Procter & Gamble (PG) is among the world's leading retail goods companies and has markets all around the globe. Its diverse geographical revenue base and strong emerging market exposure remain key earnings growth drivers for upcoming years. I reiterate my bullish stance on the stock and believe PG is a good investment opportunity for investors seeking income and growth; it offers a safe dividend yield of 3.2% and analysts have projected an attractive growth rate of 8.2% per annum for the next five years.
PG has a solid brand portfolio and a great business model. The company owns dominating market positions in the different product ranges it offers. According to PG's last earnings release, the company grew or held its market share in businesses representing approximately 60% of its global sales. The company has also been doing well in U.S. markets, as PG grew or held value share in businesses representing more than 70% of sales. I believe the company will continue to improve its market position across key markets and product categories, as the company remains committed to focusing on its core business.
To further strengthen its financial performance and market position, PG has been targeting its top 10 emerging markets, 40 top businesses and 20 biggest new products. Also, the company has been taking initiatives to improve upon its cost structure, which are anticipated to result in cost savings of $10 billion by 2016. As the company plans to focus on its core business, it may announce some acquisitions or divestiture as we move forward.
Earlier this week, PG hosted its 2013 annual meeting with its shareholders. The important takeaways from the meeting were that the company's priorities for the future centered around four areas, including value creation, productivity and innovation, operating discipline and execution, and capabilities for growth.
(click to enlarge)
Source: Presentation Slides
For value creation for shareholders and consumers, PG is targeting its most profitable brands, categories and markets, under which the company might opt for strategic acquisitions or divestitures. To improve upon its bottom line results, the company has been aggressively working on a productivity program, which is expected to deliver cost savings of $10 billion by 2016. PG has been redesigning its supply chain to improve margins in developed markets, and is further localizing in developing markets to improve margins there, which I believe will bode well for PG's future earnings and stock price. Other than its ongoing efforts to improve productivity, PG indicated that it has been working to identify the next round of productivity enhancing initiatives. Also, to keep up with changing consumer patterns and tap available market opportunities, PG has been working on product innovation and targeting consumers in different income groups. The company plans to come up with a new product range of its brand 'Tide' to target different income groups.
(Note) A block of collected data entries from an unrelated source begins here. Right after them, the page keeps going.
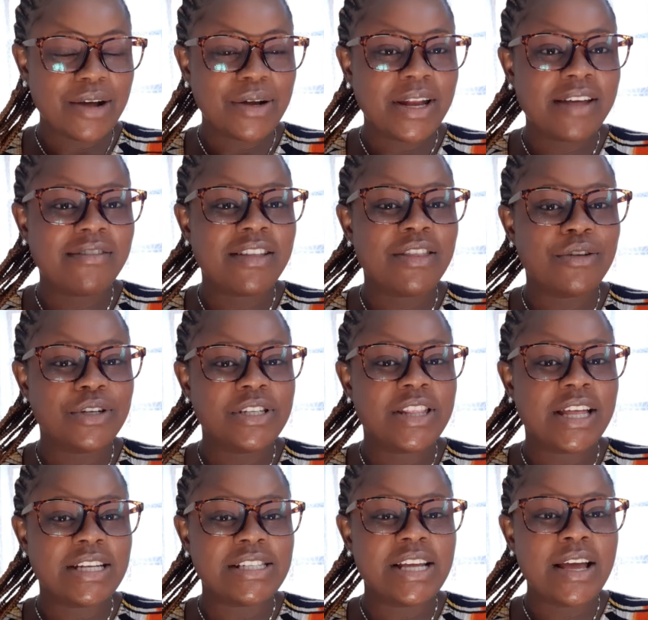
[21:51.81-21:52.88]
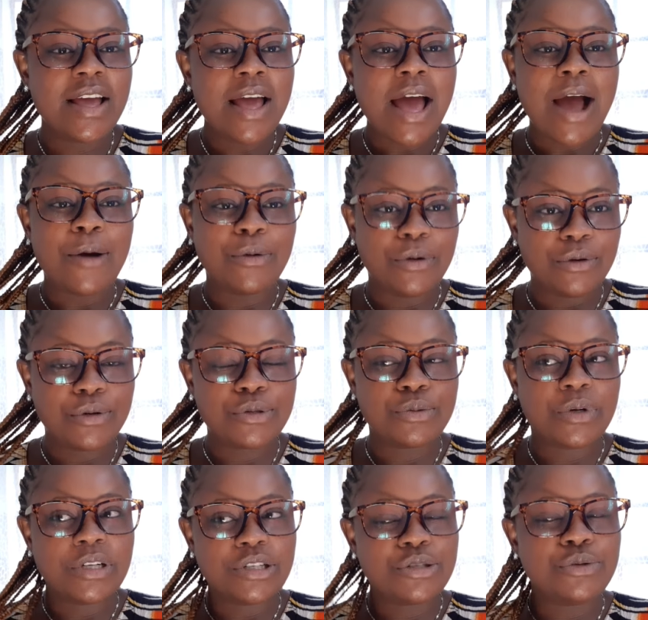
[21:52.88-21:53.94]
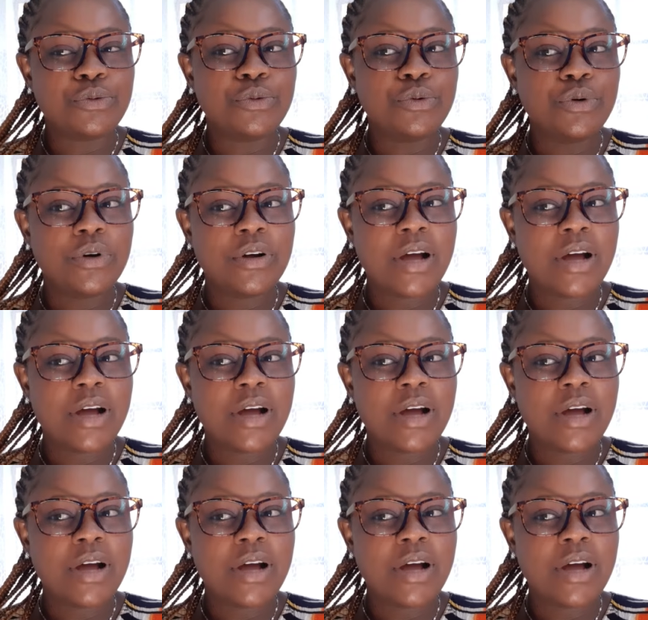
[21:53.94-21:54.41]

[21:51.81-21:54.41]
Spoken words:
I never thought that I would not want to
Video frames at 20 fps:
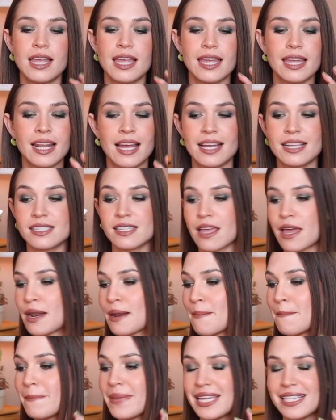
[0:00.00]
It has an
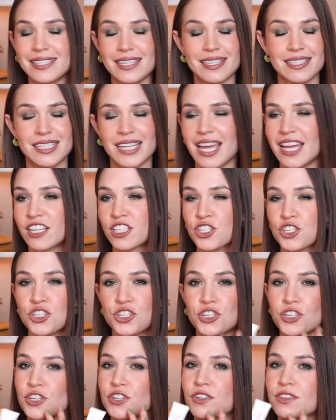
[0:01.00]
amazing
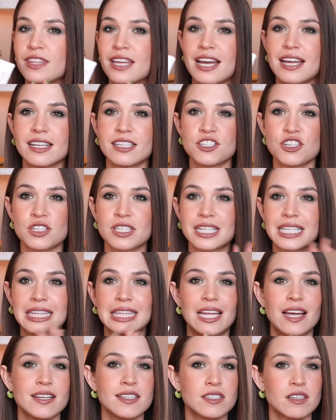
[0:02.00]
texture that just
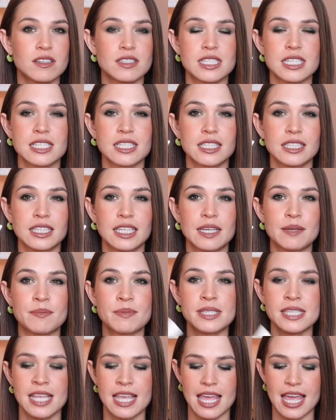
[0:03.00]
glides onto the
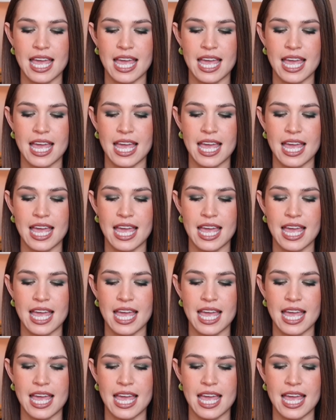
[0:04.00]
lips.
Also, to address potential growth opportunities, PG plans to focus more on the Oral Care category.
As the company continues to target its core businesses and markets, it will result in robust future earnings growth for PG. Also, analysts project a healthy next five-year growth rate of 8.2% per year. PG has a shareholder-friendly management team, which has been consistently sharing its success with shareholders. Earlier this week, on September 8, PG declared a regular quarterly dividend of $0.6015, translating into an annual dividend per share of $2.41 and a dividend yield of 3.2%. Dividends offered by the company are safe, as they are backed by solid annual free cash flows, as shown in the chart below. PG increased its dividends by 8.6% and 7% in fiscal year 2012 and 2013, respectively, and I believe the company will continue to increase its dividends in line with its EPS growth in the future. The following chart shows shareholder return for the fiscal year 2013, and the comparison between dividends and free cash flows for PG.
(click to enlarge)
Source: Investors Presentation
(click to enlarge)
Source: Company Reports and Calculations
I believe the company has been taking the right decisions to strengthen its market share and financial performance, as it targets productivity improvement, product innovation and key markets to drive growth. Also, PG's significant international market exposure remains a key growth driver for the future.
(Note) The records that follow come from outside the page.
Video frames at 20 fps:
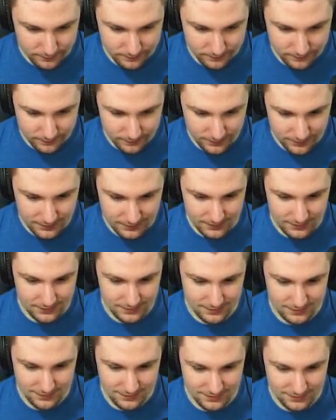I'm too
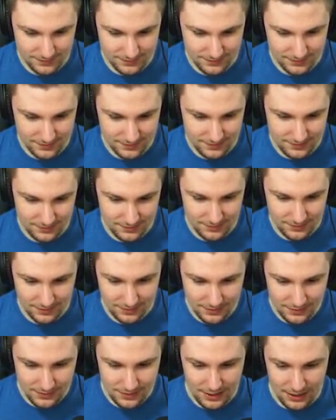much ex
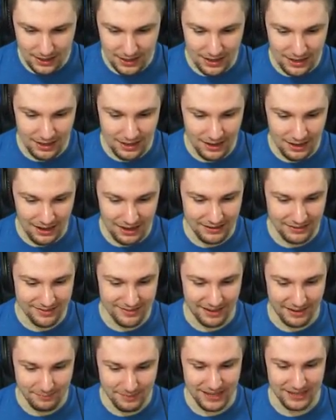excited to the oh,
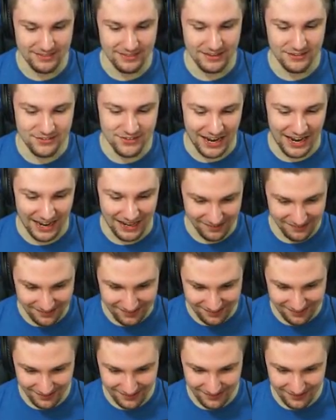point where I'm getting
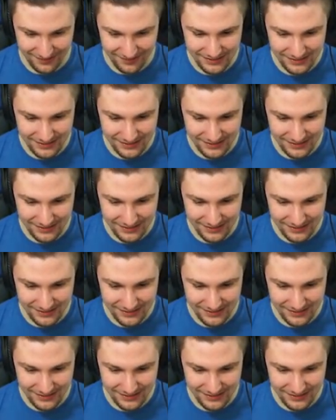chased.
Moreover, the stock is trading at attractive valuations, as it is down nearly 7% since August (2013). The recent pullback offers investors a good entry point. The stock is currently trading at a forward P/E of 16.45x, in comparison to its historical five-year average of 17.3x. According to my calculations, the stock offers a potential total return of almost 8.5%; potential price appreciation of 5.2% and a dividend yield of 3.2%. I calculated a price target of $81, using PG's historical five-year average P/E of 17.3x and FY 2015 EPS forecast of $4.67. Therefore, I reiterate my bullish stance on the stock.